I wanted a practical solution to this midlife dip. I needed something that wasn't illegal, fattening, or incompatible with staying married. Something creative, I reasoned. But I've not got an artistic bone in my body or any practical skill in my hands. Benjamin Franklin said, "If you would not be forgotten as soon as you are dead and rotten, either write things worth the reading or do things worth the writing." I chose the former. Given that my previous writings have been reasonably popular, it made sense to continue in the same vein by writing a book.

I decided to flesh out The Rules of Radiology into a book, turning each rule into a short chapter. That way, I reasoned that I could follow my own voice, writing with a degree of authenticity and authority. I wanted to produce the sort of book that I'd like to read but hadn't been written yet. There was no fanciful notion of producing a work of art. I just wanted to draw attention to niche facts, expose hypocrisies, reveal hidden truths, and tell a few decent jokes.

I should mention that I've no literary pedigree. My formal training ended with Ordinary Level English in 1987. I have written plenty of scientific prose -- including two 20,000-word dissertations (Intercalated BSc and Master of Education) -- but nothing creative or nonscientific, apart from 750-word columns every now and again. However, when you think about it, radiologists are ideally placed to write. We all produce huge volumes of text every day. A radiologist's output is prodigious. I calculated that each of us produces the equivalent of a PhD thesis every month.

Ernest Hemingway said, "Good writers are not born. They learn to write." Indeed, writing is like a muscle: The more you use it, the stronger it gets. So I thought that although it be might be hard initially, it'd get easier. I also read that to write a book you need the 3 Ds: drive, discipline, and desire. It is true. But I also read the corollary of this is that finishing a book is 3% effort and 97% not being distracted by the internet. This is also true.

The writing

So, in January 2019, I sat down and started with Rule #1 and started to write. Over the next 16 months, I consecutively wrote Rules #1-50 -- nearly 80,000 words in total.

Hemingway also said, "There is nothing to writing. All you do is sit down at a keyboard and bleed." Sometimes the text came easily, sometimes it was "... like drilling rock and blasting it out with charges." (Hemingway again). Facing a blank screen with a blank mind is tricky. But everything in life is can be written about if you have the self-belief and imagination.

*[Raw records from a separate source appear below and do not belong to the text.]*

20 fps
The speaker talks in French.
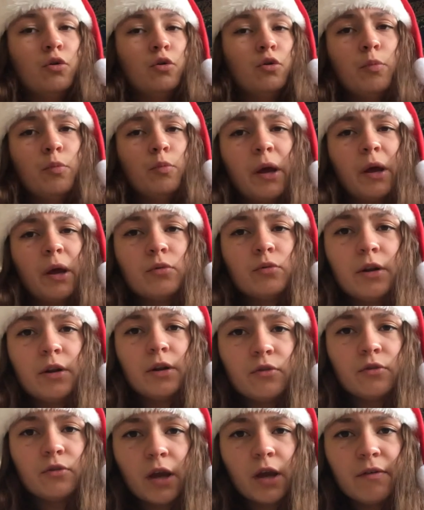le Père Noël
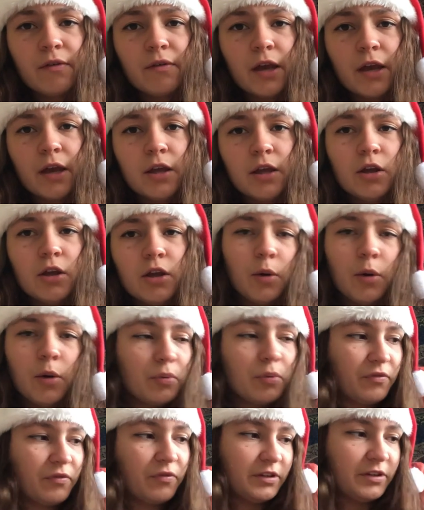se réveille un
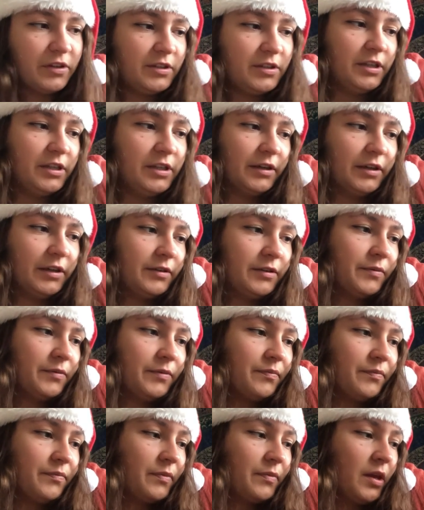peu fatigué,
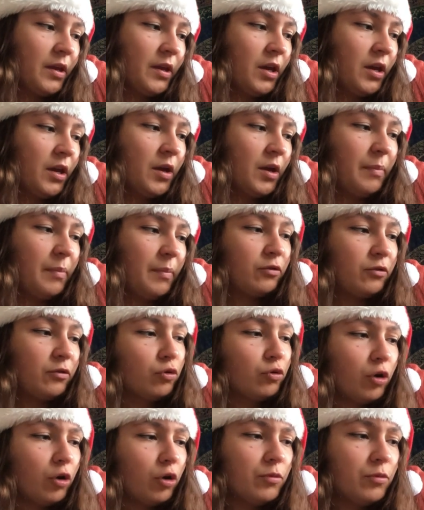parce que
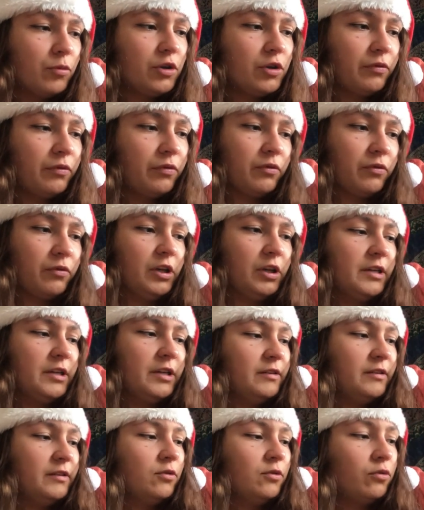Tom Chiffon s'est
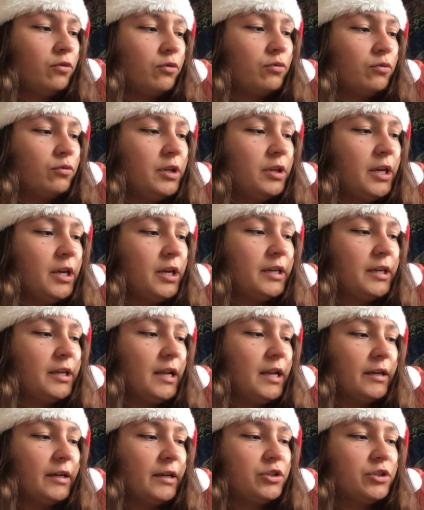glissé dans son lit et qu'il
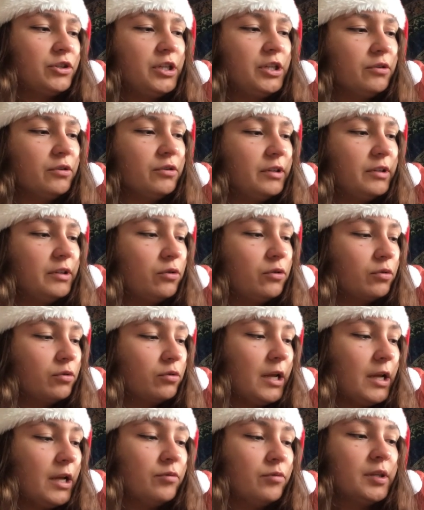a gigoté toute
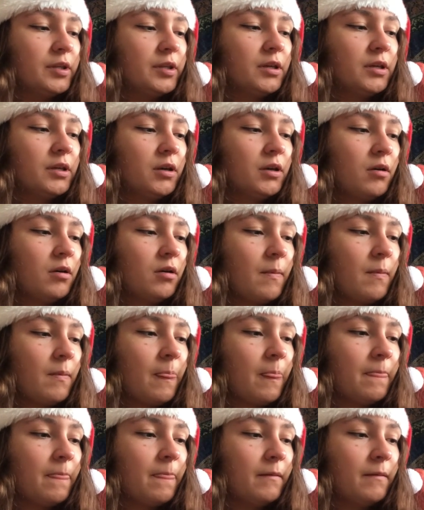la nuit.
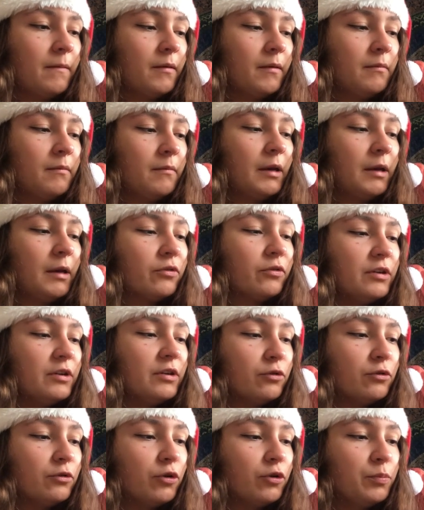Mais quand il
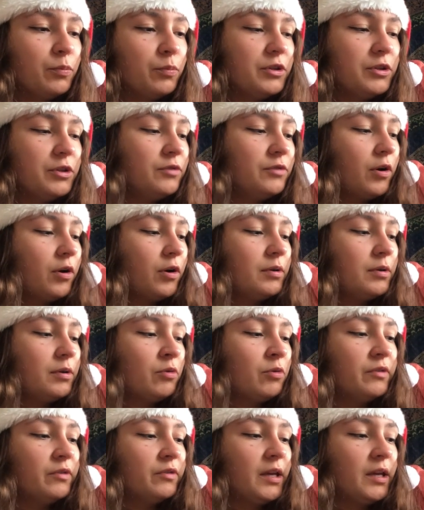entend une petite voix lui
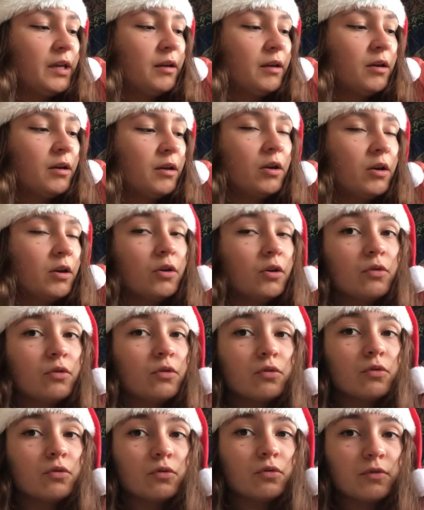demander
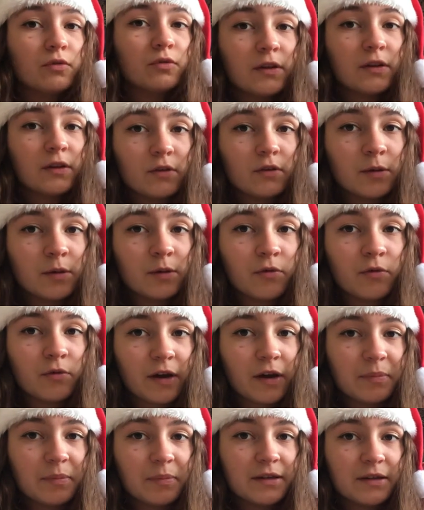tu sais ce qui me
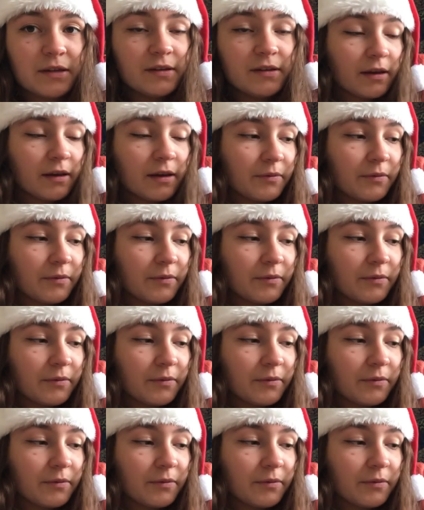ferait plaisir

Writing is a curious affair. It is necessarily solitary and lonely. It's also unbelievably time-consuming. When I retired to my study for an evening and managed a few hundred words before bedtime, I felt happy. When I read of various authors smashing out several thousand words a day, I felt utterly inadequate. There were times of intense self-doubt, particularly when one year in, I'd struggled to complete 60% of the rules.

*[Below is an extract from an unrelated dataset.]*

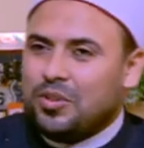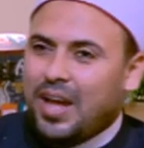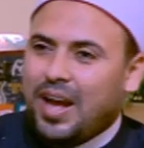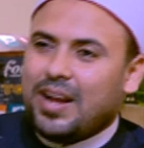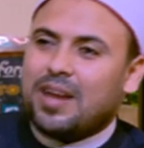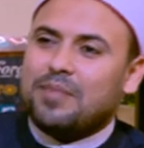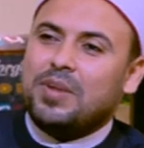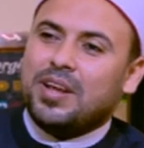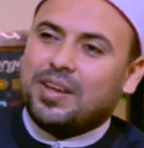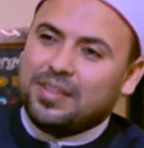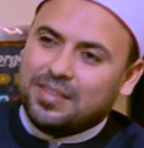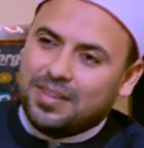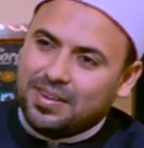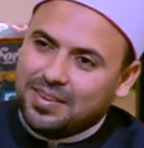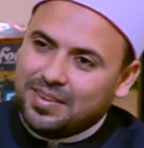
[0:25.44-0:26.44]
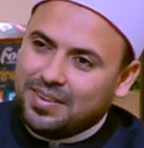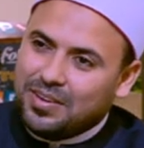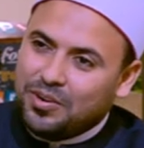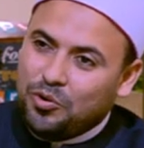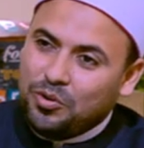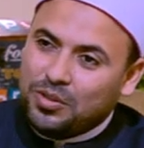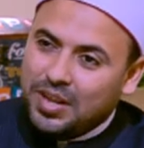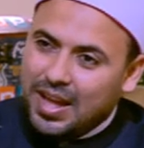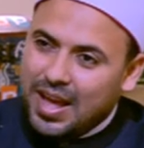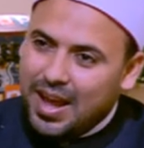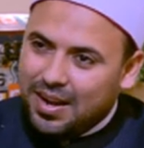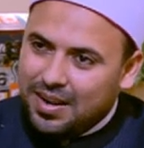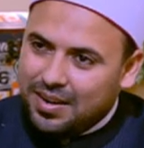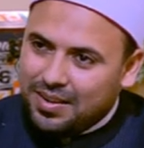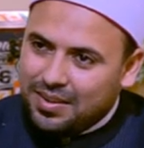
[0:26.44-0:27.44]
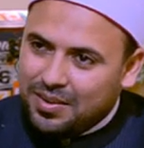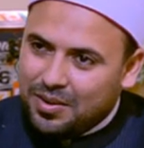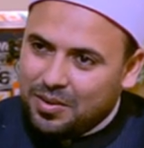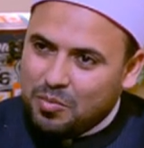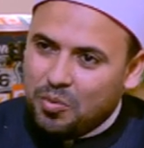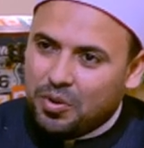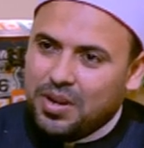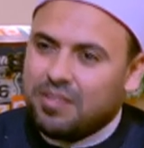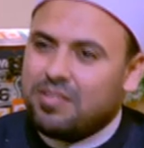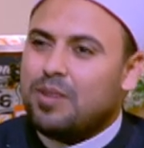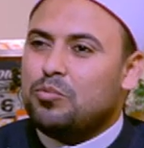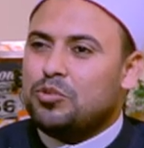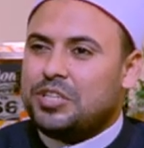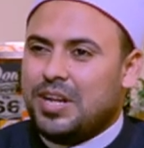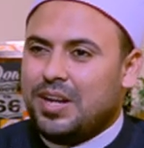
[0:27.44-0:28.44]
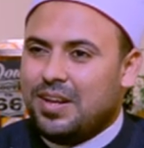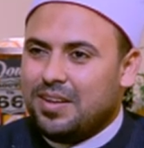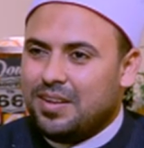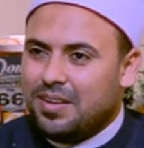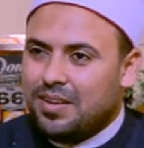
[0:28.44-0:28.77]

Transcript: قلت حاجه جميله جدا قلت الاهل ممكن يحصل مشكله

Two things helped me finish the book. First was lockdown. Inspired by stories of Shakespeare writing King Lear during an outbreak of plague that closed the London theatres, I finished the last 15 chapters in just four months. The second crucial factor was critical friends that I'd sent the chapters to -- thanks to Barry, Giles, and Adrian -- and also my best editor, my lovely wife, who curbed much of the pomposity and gave me self-belief. Complements from one's spouse are always the holy grail of critical appraisal.

Getting it published

I won't bore you with the failed attempts to persuade publishers to take a punt on me. I must admit that after the eighth rejection, I was on the verge of giving up and going down the self-publishing route. But perseverance paid off. Melissa Morton at Springer believed my book had legs. After some furious editing, I submitted the manuscript in October. After 22 months, I was honestly glad to see the back of it.

The publication process, I am told, is an interesting next chapter. If all goes well, it should be available to purchase in February 2021. Then I must get around to writing Rules #51-100 ...

Dr. Paul McCoubrie is a consultant radiologist at Southmead Hospital in Bristol, U.K. Competing interests: None declared.